I’ll be honest, I probably wouldn’t have given this manga a chance if it wasn’t for the fact that it was by same mangaka who made Miss Kobayashi’s Dragon Maid and I Can’t Understand What My Husband is Saying! The premise is very ecchi and doesn’t naturally appeal to me, and I don’t need to be told every other page how huge these boobs are! (and boy, do they like to remind you as an aside apropos of nothing every few pages.) So many of the jokes are about breasts, to the point where it gets kind of exhausting, and it’s the same cliche jokes that you always get in manga like this. I feel like these sorts of manga assume women think about and care way more about their breasts and the size thereof than either I or any breast-having person I’ve met in my life ever have. The thing is, when it’s not trying to crack boob jokes every few seconds, Mononoke Sharing actually has some decent slice-of-life moments during the Yuki-centric chapters. It’s just a shame that they’re such an afterthought compared to everything else in this volume. If the story was to move more in that direction as it continued I’d be all for it.

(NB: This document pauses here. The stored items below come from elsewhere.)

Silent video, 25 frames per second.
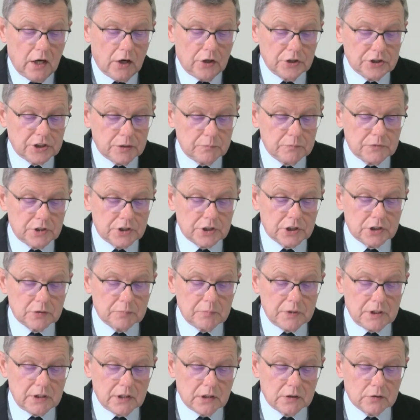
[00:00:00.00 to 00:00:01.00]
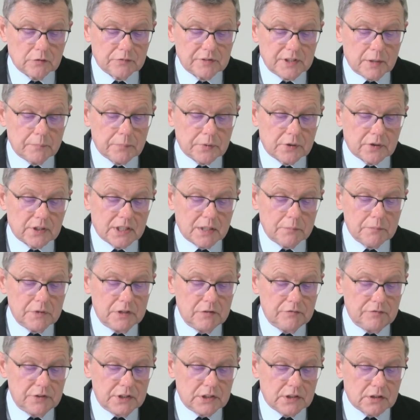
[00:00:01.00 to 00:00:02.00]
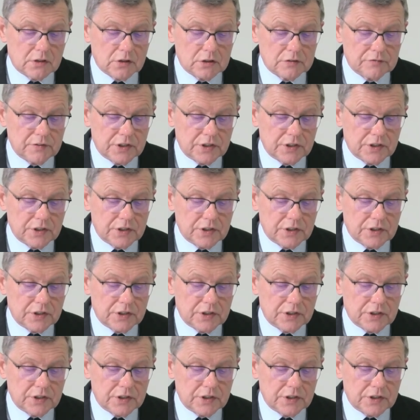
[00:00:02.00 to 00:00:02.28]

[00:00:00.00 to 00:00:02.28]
80 milionów na program in vitro,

If you’ve read one of Cool-kyou Shinja’s manga before then you know what to expect from the art. The characters are all drawn in a simplistic chibi style, and most panels have background details that help the characters look like they’re rooted in the world rather than floating around in empty space. Screentones are used well to add depth and texture.

Personally I wouldn’t recommend this manga unless you’re a big fan of ecchi or you really, really like Cool-kyou Shinja’s work. The jokes aren’t funny and most of the characters aren’t particularly endearing, so if you want an actual good story that features monster girls then you’d be better off reading or watching Miss Kobayashi’s Dragon Maid instead.

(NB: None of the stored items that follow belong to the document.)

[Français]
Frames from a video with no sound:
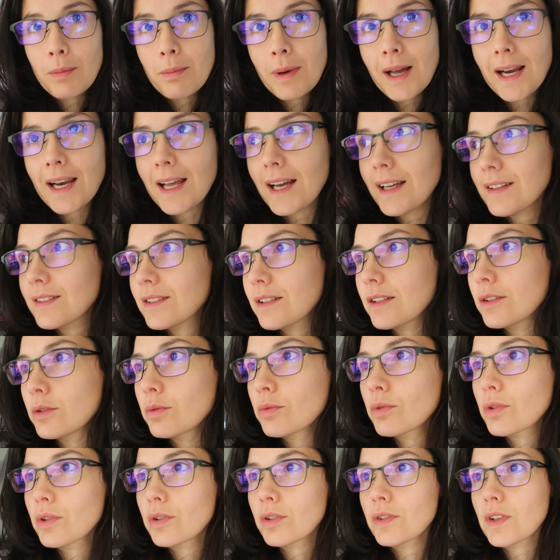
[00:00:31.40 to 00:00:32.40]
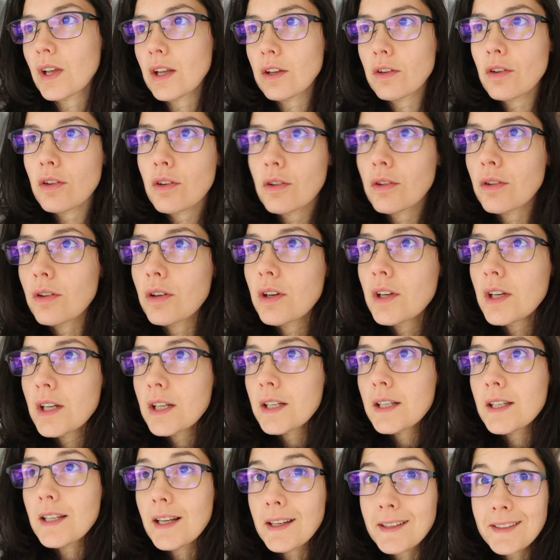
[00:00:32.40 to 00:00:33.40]
est malade donc euh, d'ailleurs euh,
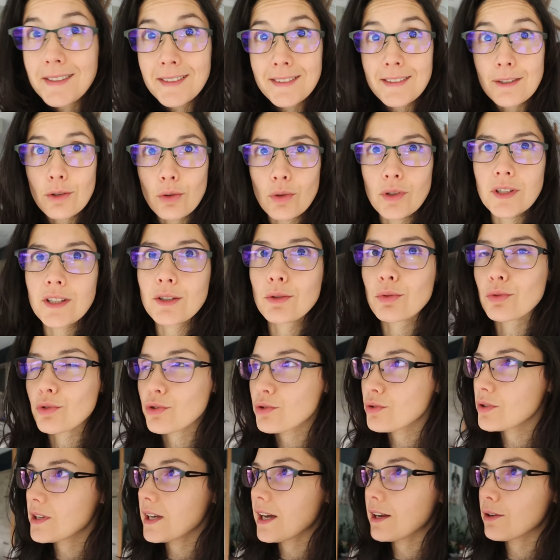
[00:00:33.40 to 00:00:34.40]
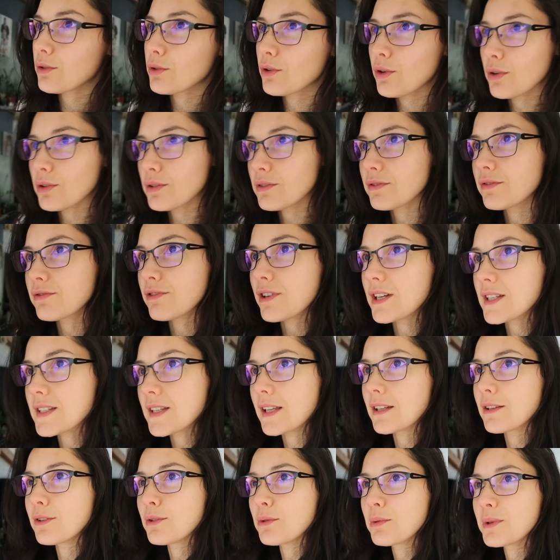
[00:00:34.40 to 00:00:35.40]
il a quitté le lit conjugal encore une fois
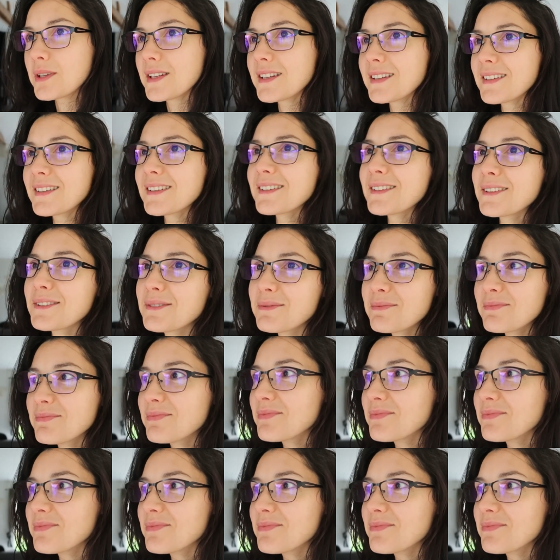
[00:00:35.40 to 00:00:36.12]
cette nuit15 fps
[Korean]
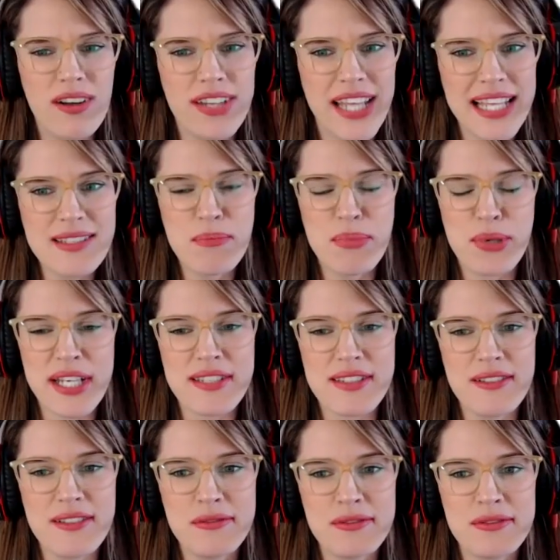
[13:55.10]
That's
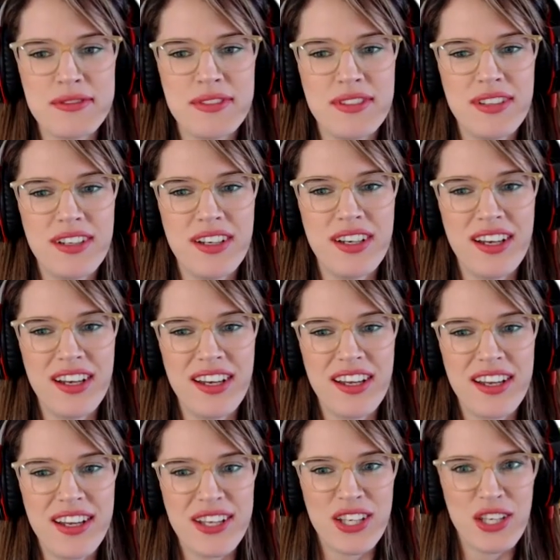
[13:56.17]
impressive.
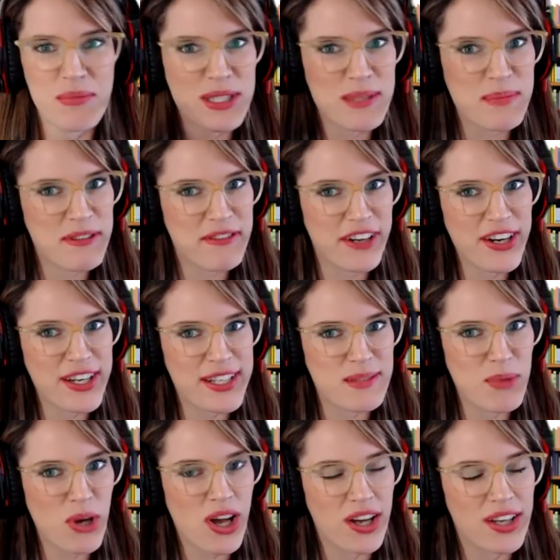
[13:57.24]
You must be very
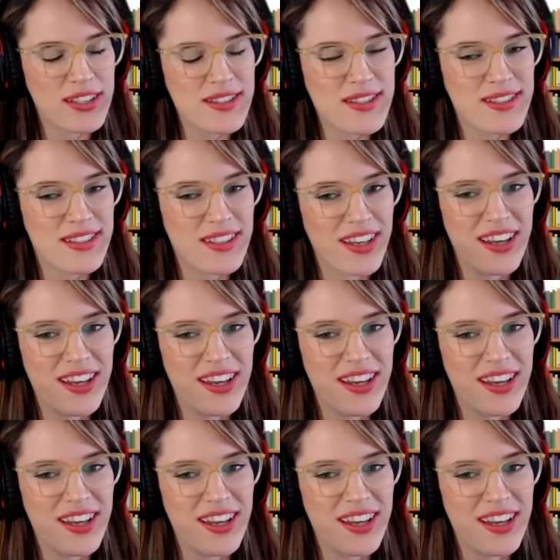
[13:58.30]
smart.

Volume 1 of Mononoke Sharing was published by Seven Seas and received a digital and paperback release this week.

The Good:

  • If you like staring at 2D drawings of breasts, there’s a lot in this manga I guess?
  • If you like monster girls and you’ve read all the other manga that are out at the moment about monster girls, congrats here’s another one

The Not So Good:

  • Premise isn’t especially interesting or unique
  • It’s the same joke all the way through

Other Notable Releases

Although not technically a manga, the first part of Record of Lodoss War: The Grey Witch was released this week! Record of Lodoss War has had various anime/manga adaptations but now the first of the original novels has received an official translation. The hard-cover edition looks particularly snazzy, with a gold-plated cover and coloured text and images inside the book.

The latest volume of Sweet Blue Flowers was also out this week, which is a reminder of how I really need to catch up! If only I’d just spent the afternoon reading the previous volumes of this rather than Mononoke Sharing… please love yourself, and maybe give Sweet Blue Flowers a try if you haven’t already rather than reading something bad.

Volume 4 of Golden Kamuy is here! The anime starts very soon and I’m super excited, but if you want to check the manga out ahead of time then I’d highly recommend it. The artwork is really impressive, so if you can stomach a bit of gore then it’s well worth checking out because the story’s very interesting. But really, what can I say about this series that hasn’t already been said?